**Study material:**
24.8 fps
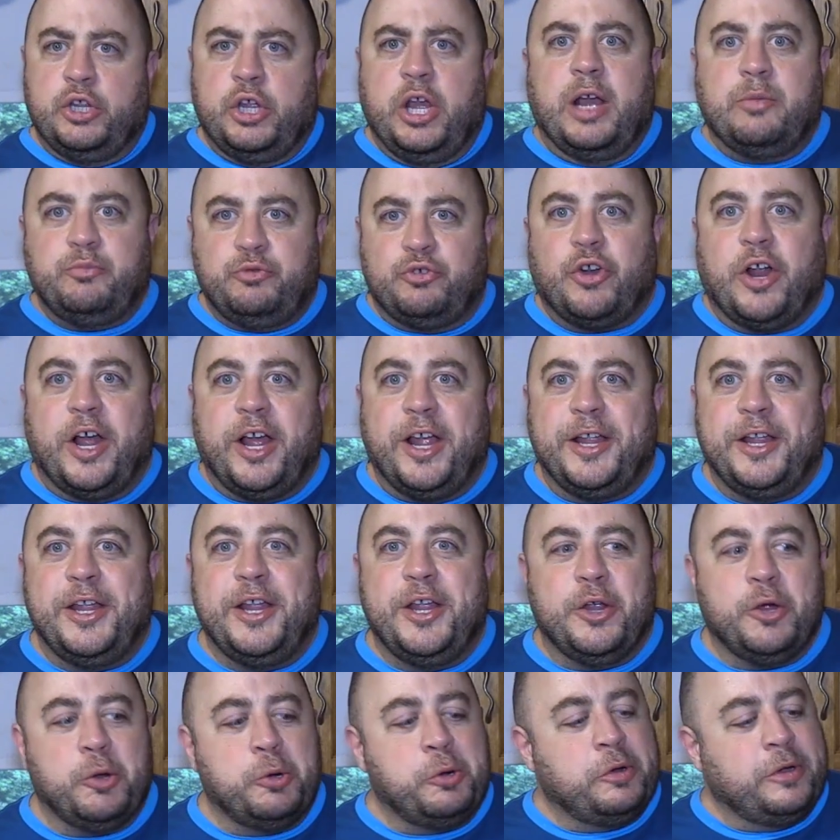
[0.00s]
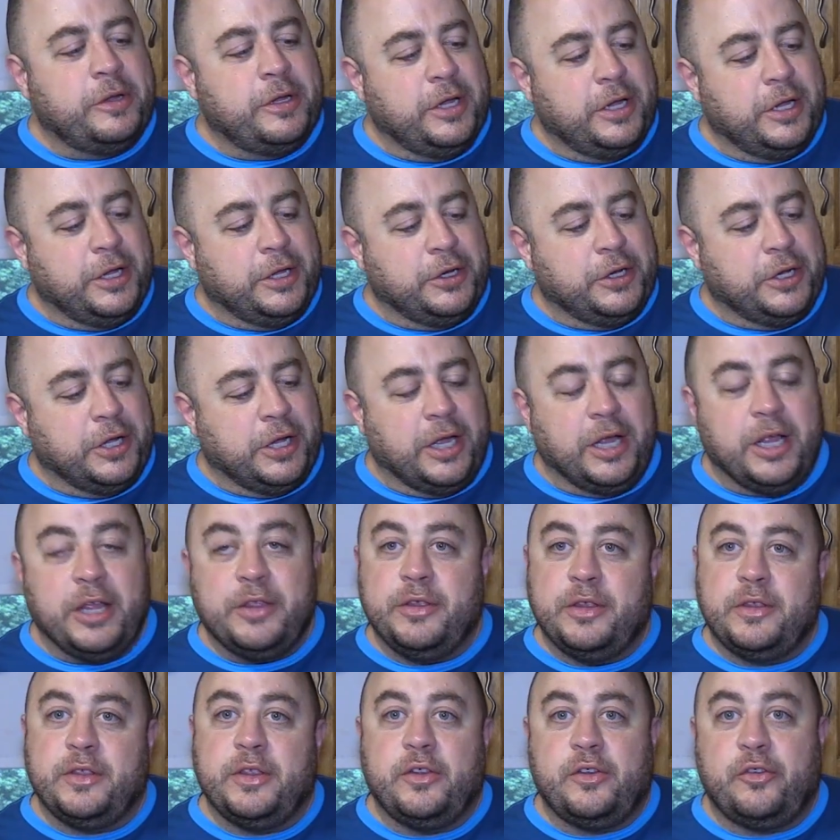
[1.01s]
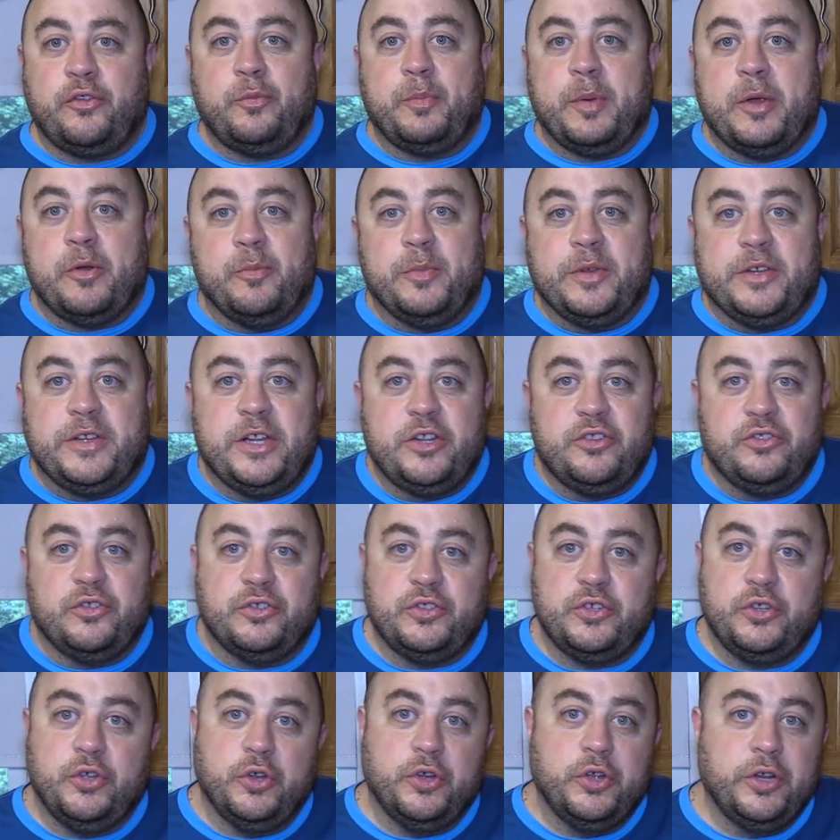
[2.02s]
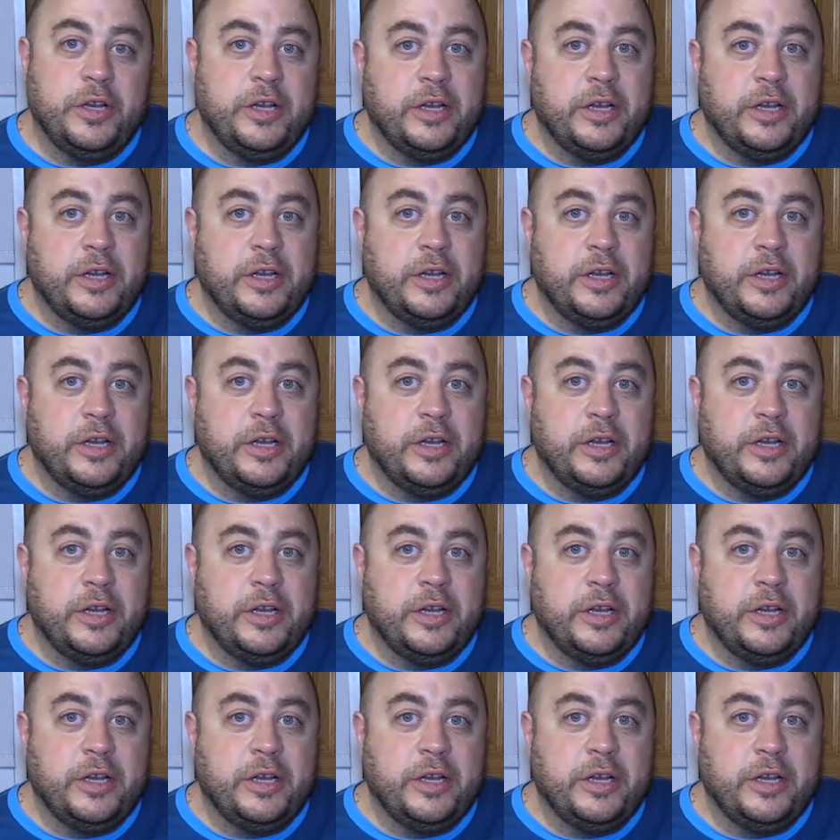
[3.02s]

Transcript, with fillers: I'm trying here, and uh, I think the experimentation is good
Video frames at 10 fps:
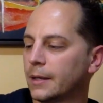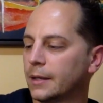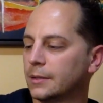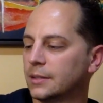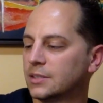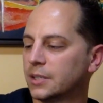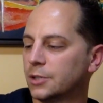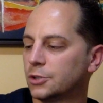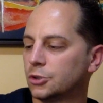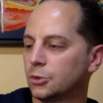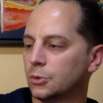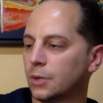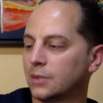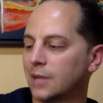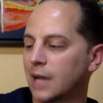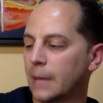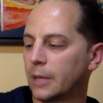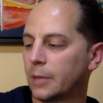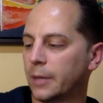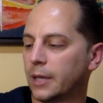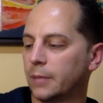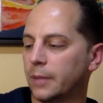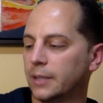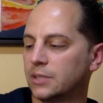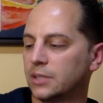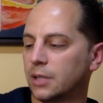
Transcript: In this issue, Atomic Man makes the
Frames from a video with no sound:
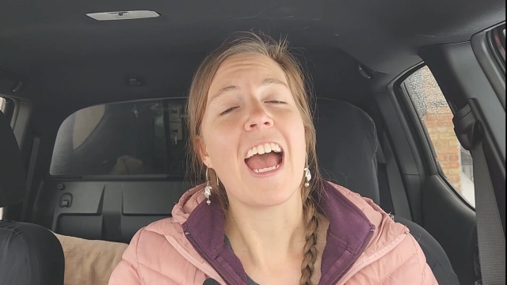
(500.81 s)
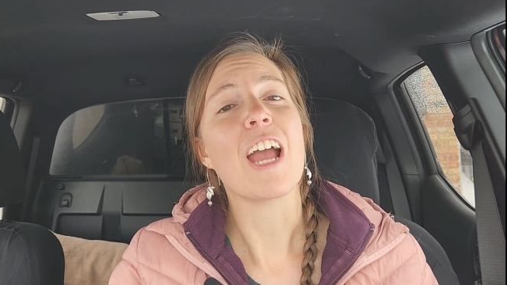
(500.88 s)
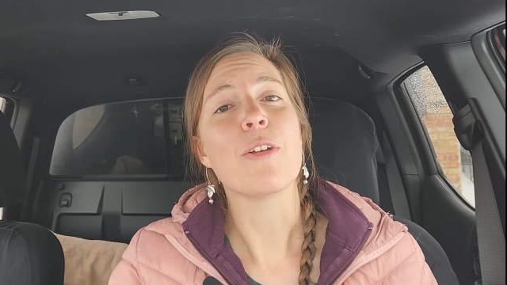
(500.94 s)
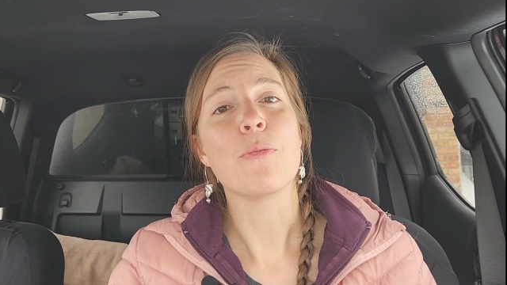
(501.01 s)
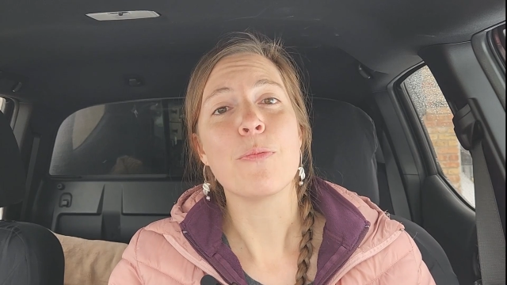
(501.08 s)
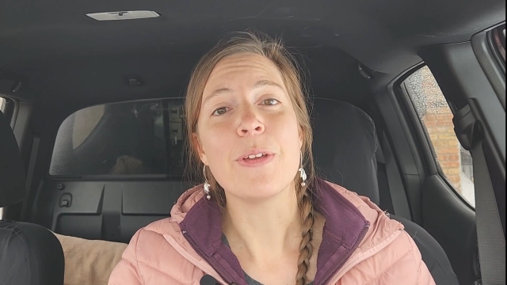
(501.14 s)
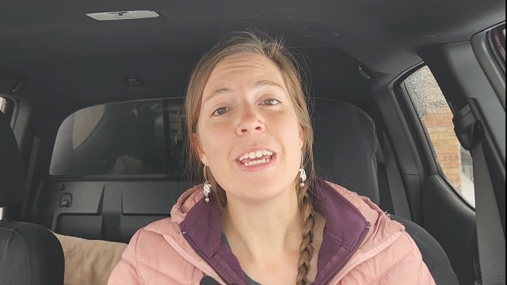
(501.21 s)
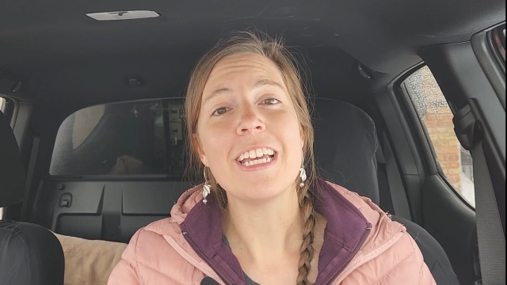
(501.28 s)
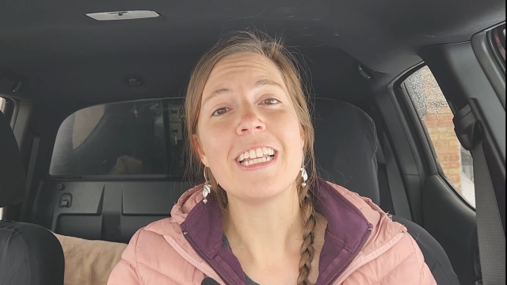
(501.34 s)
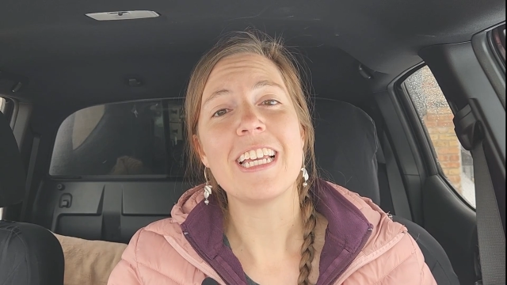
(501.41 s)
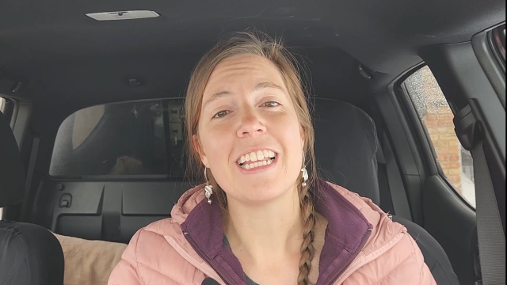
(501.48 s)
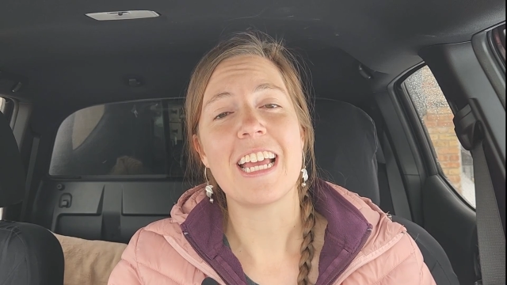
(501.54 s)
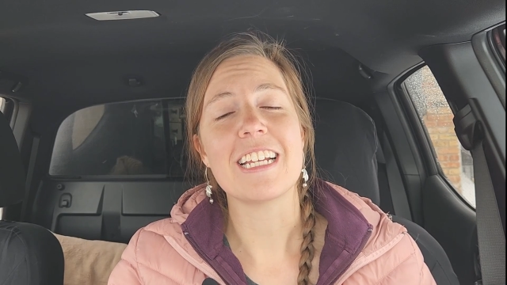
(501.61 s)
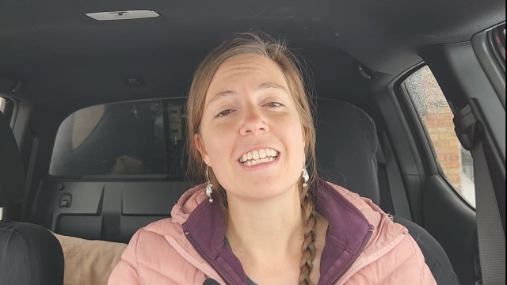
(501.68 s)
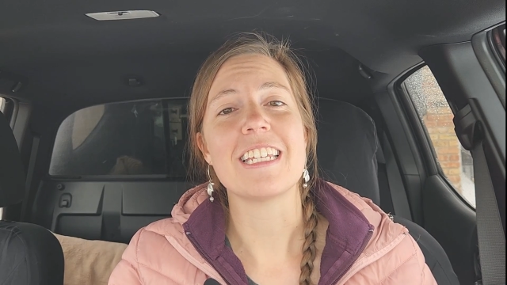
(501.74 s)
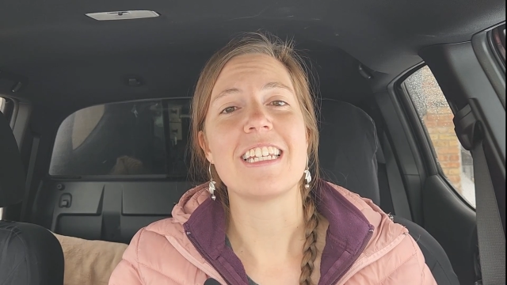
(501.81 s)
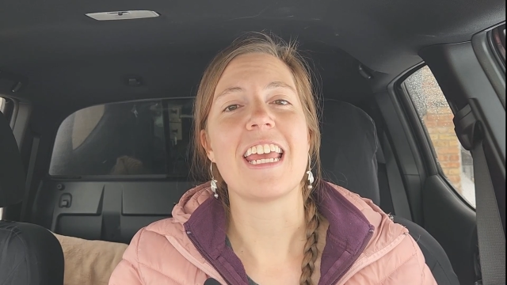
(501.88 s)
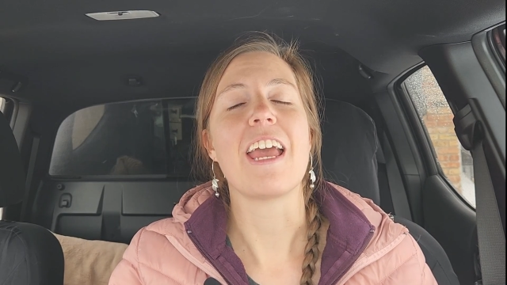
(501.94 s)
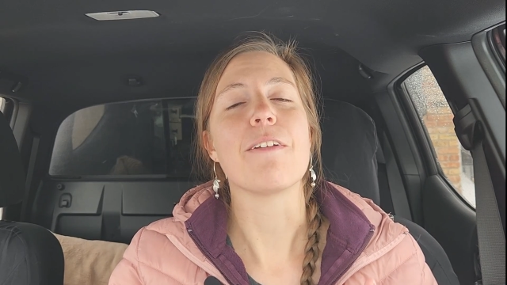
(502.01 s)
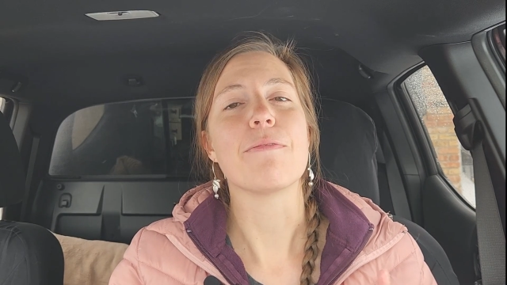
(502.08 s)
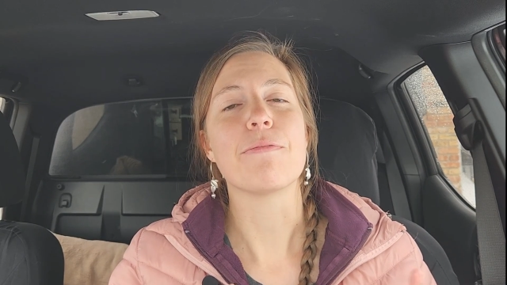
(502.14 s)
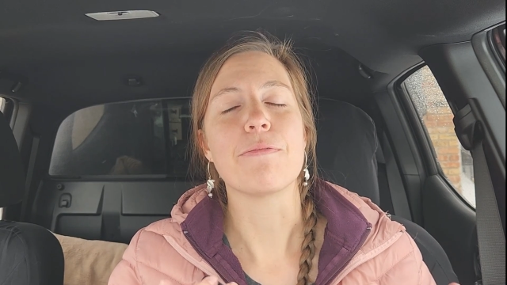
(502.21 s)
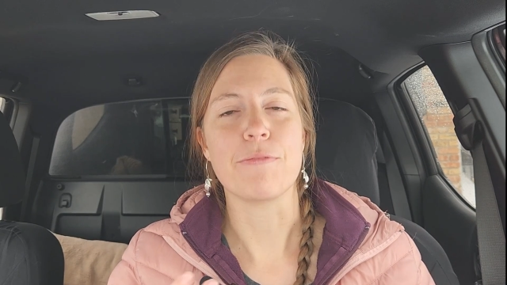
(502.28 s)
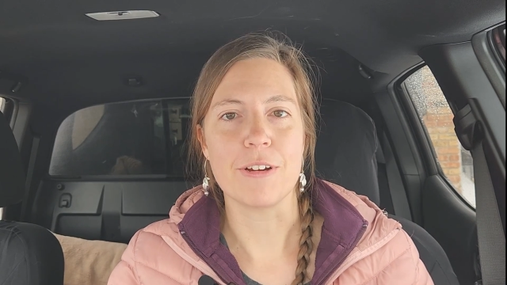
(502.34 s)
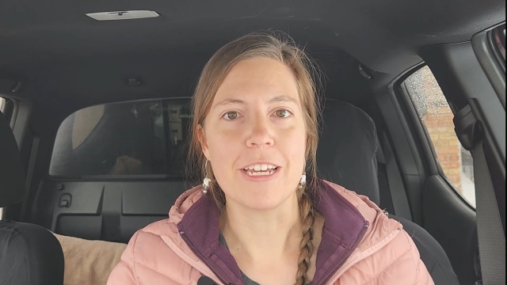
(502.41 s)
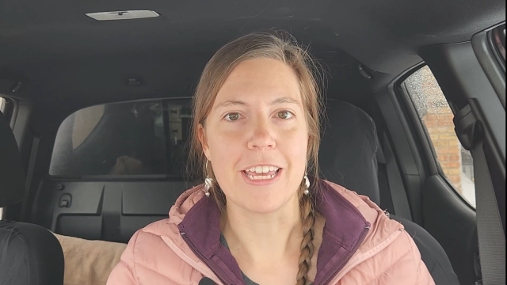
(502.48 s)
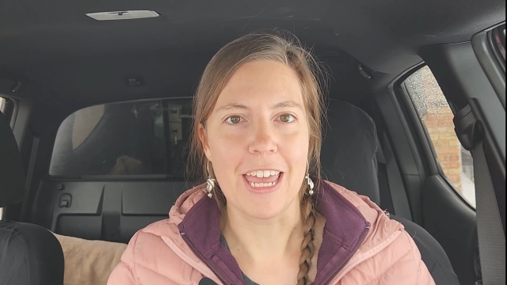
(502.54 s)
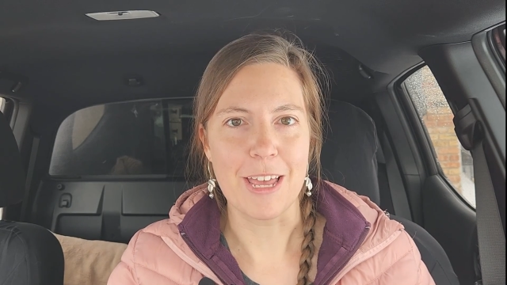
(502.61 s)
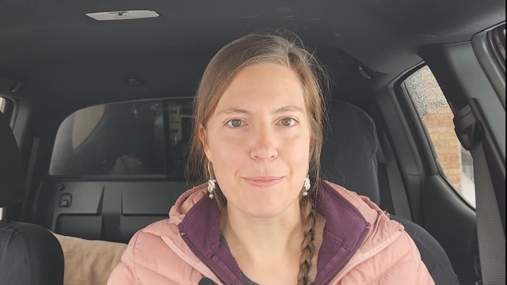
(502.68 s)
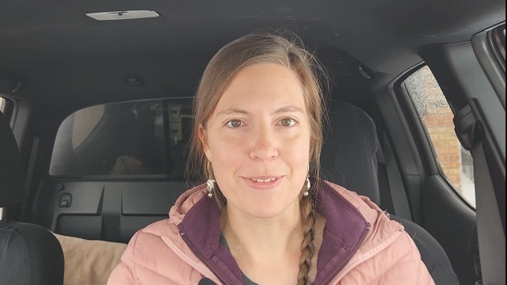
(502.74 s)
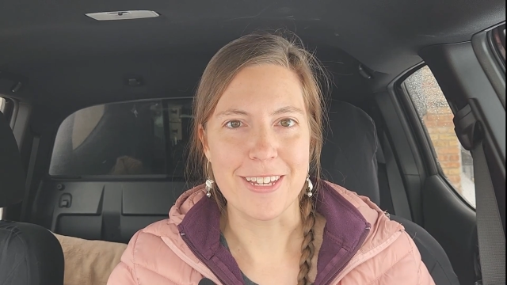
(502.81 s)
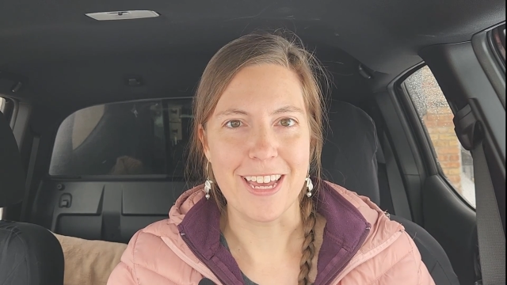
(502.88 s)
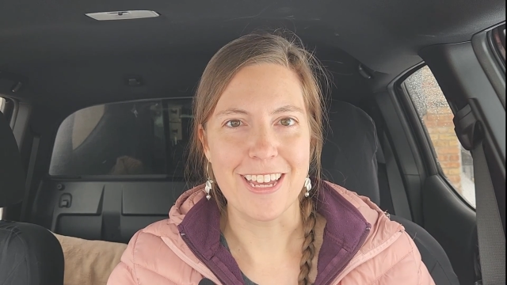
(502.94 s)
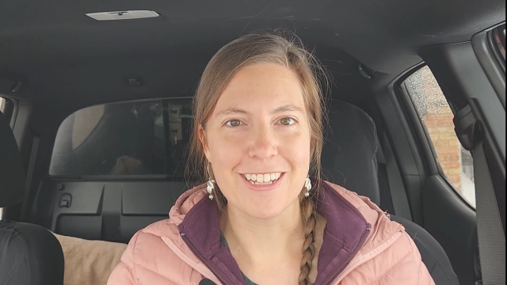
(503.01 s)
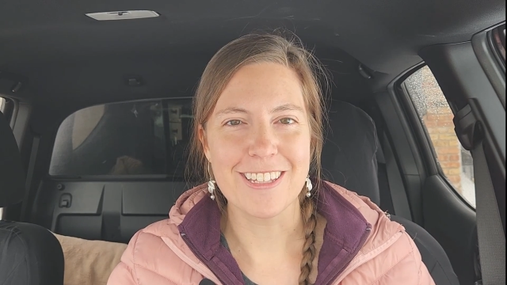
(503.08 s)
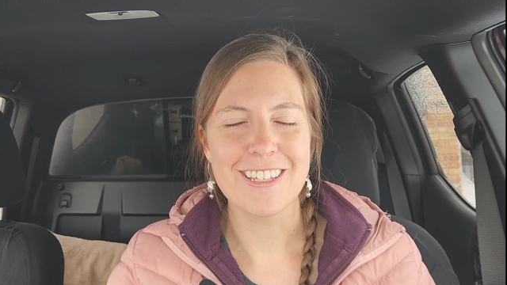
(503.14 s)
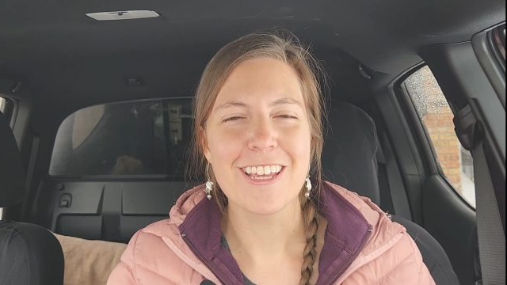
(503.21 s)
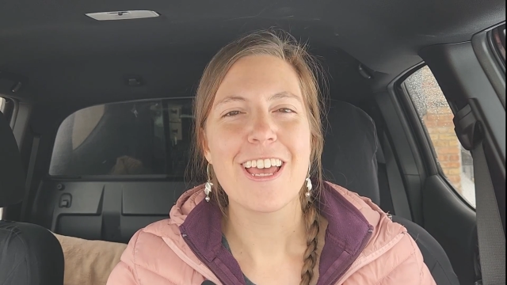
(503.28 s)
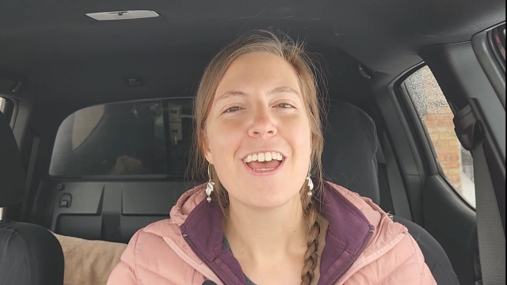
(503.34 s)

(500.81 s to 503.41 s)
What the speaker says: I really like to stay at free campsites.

**Work instruction:** Copy all of the data above exactly. Leave out every picture.

**Completed exercise:**
24.8 fps
[0.00s]
[1.01s]
[2.02s]
[3.02s]

Transcript, with fillers: I'm trying here, and uh, I think the experimentation is good
Video frames at 10 fps:
Transcript: In this issue, Atomic Man makes the
Frames from a video with no sound:
(500.81 s)
(500.88 s)
(500.94 s)
(501.01 s)
(501.08 s)
(501.14 s)
(501.21 s)
(501.28 s)
(501.34 s)
(501.41 s)
(501.48 s)
(501.54 s)
(501.61 s)
(501.68 s)
(501.74 s)
(501.81 s)
(501.88 s)
(501.94 s)
(502.01 s)
(502.08 s)
(502.14 s)
(502.21 s)
(502.28 s)
(502.34 s)
(502.41 s)
(502.48 s)
(502.54 s)
(502.61 s)
(502.68 s)
(502.74 s)
(502.81 s)
(502.88 s)
(502.94 s)
(503.01 s)
(503.08 s)
(503.14 s)
(503.21 s)
(503.28 s)
(503.34 s)

(500.81 s to 503.41 s)
What the speaker says: I really like to stay at free campsites.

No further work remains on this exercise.